**WHAT TO DO:**
Each line of the data holding "video" should be found and copied.

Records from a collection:

/---

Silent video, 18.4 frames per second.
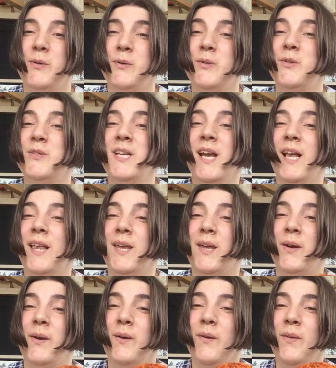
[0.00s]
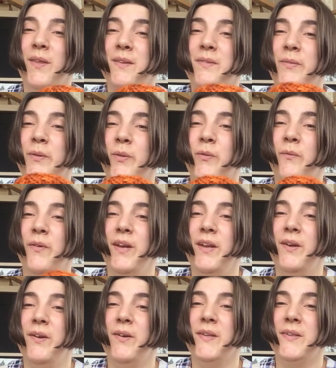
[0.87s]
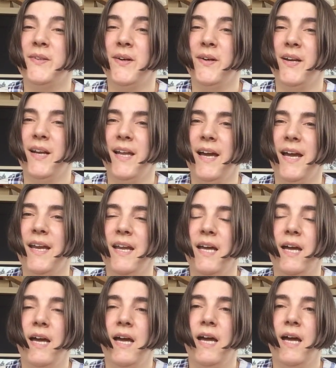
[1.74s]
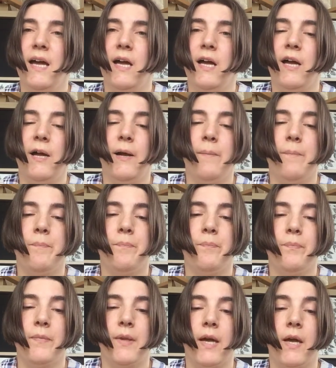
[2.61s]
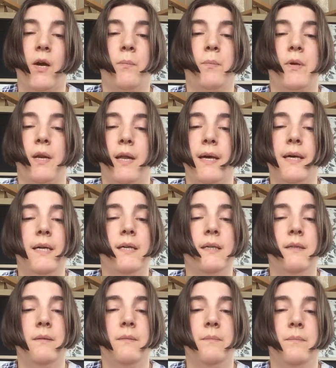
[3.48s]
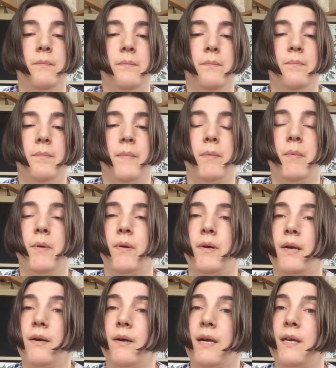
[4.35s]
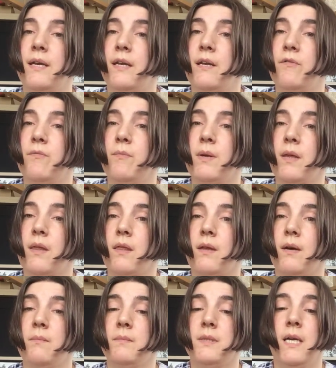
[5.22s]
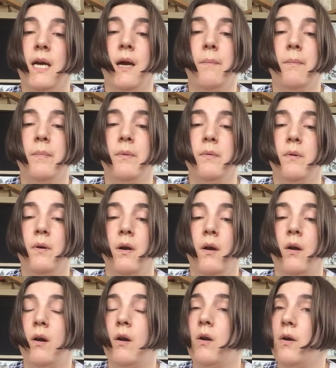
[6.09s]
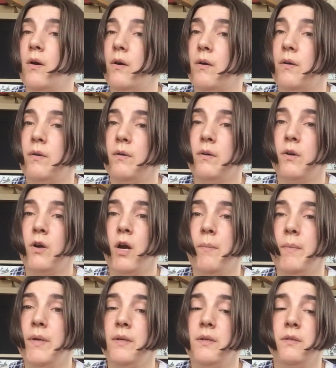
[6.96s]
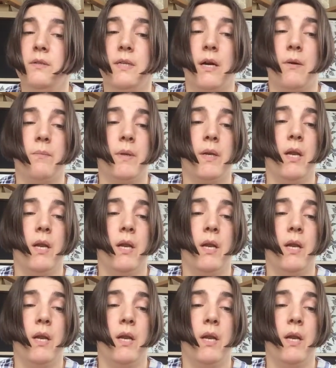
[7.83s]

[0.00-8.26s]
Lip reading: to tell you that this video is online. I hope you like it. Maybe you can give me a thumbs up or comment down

\---
/---

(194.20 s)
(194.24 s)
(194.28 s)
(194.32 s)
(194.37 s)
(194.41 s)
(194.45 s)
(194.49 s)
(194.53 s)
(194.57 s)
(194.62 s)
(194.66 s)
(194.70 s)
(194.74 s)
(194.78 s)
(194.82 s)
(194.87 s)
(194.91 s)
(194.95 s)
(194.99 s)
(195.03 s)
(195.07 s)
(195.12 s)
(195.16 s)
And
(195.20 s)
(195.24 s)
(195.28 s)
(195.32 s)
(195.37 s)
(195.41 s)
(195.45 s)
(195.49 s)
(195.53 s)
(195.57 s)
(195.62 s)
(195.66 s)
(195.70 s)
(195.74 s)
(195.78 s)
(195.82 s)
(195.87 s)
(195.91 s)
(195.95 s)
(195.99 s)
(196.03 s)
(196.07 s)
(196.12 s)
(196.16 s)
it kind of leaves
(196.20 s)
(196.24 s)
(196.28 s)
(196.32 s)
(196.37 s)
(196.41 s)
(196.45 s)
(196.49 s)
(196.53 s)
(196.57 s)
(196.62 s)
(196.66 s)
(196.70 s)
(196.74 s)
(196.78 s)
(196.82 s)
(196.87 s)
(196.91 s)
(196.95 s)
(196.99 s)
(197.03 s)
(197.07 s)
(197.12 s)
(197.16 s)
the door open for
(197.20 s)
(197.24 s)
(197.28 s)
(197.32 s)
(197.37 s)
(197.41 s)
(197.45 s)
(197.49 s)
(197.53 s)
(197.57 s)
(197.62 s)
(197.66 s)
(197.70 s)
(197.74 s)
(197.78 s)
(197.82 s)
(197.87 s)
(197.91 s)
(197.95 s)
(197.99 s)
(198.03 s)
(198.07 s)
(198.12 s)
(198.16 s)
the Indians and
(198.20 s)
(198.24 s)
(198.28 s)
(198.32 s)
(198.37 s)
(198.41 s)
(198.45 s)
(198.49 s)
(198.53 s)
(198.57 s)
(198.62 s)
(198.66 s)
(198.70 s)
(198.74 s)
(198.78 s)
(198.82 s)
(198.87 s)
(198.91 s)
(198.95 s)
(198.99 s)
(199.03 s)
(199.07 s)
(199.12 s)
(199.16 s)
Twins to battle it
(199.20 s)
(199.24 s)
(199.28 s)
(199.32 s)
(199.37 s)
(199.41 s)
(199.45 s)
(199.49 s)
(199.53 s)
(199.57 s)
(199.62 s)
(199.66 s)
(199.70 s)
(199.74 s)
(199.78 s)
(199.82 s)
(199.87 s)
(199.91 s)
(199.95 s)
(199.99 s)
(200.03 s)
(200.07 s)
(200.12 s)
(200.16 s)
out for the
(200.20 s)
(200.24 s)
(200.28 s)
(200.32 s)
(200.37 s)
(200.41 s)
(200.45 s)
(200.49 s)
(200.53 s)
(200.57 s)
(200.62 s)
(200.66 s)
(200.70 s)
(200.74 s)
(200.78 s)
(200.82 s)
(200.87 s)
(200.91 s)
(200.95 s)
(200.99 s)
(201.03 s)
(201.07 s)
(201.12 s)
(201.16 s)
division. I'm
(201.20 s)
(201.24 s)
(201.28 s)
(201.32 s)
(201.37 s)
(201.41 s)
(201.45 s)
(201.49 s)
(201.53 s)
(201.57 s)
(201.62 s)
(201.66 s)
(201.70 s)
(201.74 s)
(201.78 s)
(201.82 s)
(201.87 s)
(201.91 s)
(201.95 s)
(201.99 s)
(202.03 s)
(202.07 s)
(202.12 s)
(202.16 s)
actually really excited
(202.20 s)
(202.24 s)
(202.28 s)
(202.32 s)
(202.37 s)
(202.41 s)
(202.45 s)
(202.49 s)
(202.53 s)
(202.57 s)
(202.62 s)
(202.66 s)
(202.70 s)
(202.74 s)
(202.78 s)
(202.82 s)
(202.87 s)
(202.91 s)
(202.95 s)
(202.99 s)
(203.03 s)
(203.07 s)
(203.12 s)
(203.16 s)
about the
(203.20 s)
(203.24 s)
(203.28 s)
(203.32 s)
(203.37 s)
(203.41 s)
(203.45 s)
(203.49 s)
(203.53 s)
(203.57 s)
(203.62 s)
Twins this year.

\---
/---

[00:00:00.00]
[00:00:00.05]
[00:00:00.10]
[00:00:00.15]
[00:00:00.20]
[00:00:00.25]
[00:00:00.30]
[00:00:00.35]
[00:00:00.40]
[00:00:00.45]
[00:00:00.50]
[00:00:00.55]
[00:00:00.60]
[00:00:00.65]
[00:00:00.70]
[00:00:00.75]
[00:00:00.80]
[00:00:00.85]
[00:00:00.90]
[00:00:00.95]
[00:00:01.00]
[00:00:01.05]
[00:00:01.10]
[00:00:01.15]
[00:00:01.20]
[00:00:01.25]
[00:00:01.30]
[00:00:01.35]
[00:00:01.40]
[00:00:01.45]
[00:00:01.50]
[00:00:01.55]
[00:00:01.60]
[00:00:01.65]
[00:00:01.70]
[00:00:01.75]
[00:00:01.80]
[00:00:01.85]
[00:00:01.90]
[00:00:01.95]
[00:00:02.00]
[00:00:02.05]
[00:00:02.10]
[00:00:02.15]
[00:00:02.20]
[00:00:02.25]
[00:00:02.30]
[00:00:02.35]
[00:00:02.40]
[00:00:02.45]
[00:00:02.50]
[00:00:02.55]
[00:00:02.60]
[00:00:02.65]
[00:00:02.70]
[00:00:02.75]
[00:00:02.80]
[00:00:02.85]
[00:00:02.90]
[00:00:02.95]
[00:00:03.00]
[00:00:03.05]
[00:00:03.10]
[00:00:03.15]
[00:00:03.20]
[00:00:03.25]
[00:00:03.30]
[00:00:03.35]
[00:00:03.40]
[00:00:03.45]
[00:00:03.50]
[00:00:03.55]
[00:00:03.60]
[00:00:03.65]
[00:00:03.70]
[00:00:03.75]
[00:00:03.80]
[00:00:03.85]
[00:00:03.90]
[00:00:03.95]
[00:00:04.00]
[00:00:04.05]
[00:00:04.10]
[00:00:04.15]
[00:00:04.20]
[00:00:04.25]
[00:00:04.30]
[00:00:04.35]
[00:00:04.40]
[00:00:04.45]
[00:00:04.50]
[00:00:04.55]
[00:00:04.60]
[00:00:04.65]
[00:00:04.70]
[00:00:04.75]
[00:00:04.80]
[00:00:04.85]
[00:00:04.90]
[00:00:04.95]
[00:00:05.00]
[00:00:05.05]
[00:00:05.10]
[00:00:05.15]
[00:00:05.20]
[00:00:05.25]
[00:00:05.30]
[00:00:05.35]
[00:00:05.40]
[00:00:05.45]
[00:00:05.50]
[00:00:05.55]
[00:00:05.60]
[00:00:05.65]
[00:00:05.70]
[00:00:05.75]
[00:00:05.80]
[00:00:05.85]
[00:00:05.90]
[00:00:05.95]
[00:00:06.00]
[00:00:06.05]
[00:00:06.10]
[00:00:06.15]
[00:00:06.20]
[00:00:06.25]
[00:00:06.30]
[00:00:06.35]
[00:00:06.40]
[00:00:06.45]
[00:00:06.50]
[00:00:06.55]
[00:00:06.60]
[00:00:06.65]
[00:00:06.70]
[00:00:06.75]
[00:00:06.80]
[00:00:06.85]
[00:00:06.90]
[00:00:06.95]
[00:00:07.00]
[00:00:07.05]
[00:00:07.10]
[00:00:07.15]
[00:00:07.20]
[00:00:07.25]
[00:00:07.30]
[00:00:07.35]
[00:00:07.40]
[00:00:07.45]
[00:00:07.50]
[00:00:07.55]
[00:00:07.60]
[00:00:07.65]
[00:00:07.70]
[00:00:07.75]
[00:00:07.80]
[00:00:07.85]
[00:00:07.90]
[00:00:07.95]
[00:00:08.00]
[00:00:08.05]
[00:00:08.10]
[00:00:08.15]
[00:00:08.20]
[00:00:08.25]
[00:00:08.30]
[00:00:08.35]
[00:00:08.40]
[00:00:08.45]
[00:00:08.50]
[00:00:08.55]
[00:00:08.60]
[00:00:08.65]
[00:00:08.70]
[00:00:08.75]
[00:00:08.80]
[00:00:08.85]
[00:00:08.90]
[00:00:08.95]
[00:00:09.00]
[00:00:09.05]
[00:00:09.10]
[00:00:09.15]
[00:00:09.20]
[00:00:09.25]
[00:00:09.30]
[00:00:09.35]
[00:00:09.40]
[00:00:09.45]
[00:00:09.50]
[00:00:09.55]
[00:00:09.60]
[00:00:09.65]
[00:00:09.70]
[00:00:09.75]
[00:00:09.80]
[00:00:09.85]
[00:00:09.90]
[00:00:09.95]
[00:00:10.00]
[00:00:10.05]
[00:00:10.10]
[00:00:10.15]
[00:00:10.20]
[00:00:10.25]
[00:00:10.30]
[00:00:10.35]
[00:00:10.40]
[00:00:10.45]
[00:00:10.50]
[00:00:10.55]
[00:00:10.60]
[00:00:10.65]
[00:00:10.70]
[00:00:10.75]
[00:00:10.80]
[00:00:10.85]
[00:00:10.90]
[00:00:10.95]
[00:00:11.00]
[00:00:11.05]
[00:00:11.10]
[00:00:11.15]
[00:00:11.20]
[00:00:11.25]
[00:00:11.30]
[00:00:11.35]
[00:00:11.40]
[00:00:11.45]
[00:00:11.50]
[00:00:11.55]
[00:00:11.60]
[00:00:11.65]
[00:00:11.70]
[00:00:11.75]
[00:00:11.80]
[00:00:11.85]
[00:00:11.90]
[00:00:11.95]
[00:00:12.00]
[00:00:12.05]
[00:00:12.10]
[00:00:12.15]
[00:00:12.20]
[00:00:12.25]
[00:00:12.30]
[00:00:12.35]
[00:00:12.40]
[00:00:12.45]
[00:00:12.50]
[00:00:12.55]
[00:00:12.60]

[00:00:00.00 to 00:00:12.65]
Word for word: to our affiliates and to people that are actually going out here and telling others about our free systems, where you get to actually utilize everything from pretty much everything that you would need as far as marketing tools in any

\---

**TASK SOLUTION:**
Silent video, 18.4 frames per second.
Lip reading: to tell you that this video is online. I hope you like it. Maybe you can give me a thumbs up or comment down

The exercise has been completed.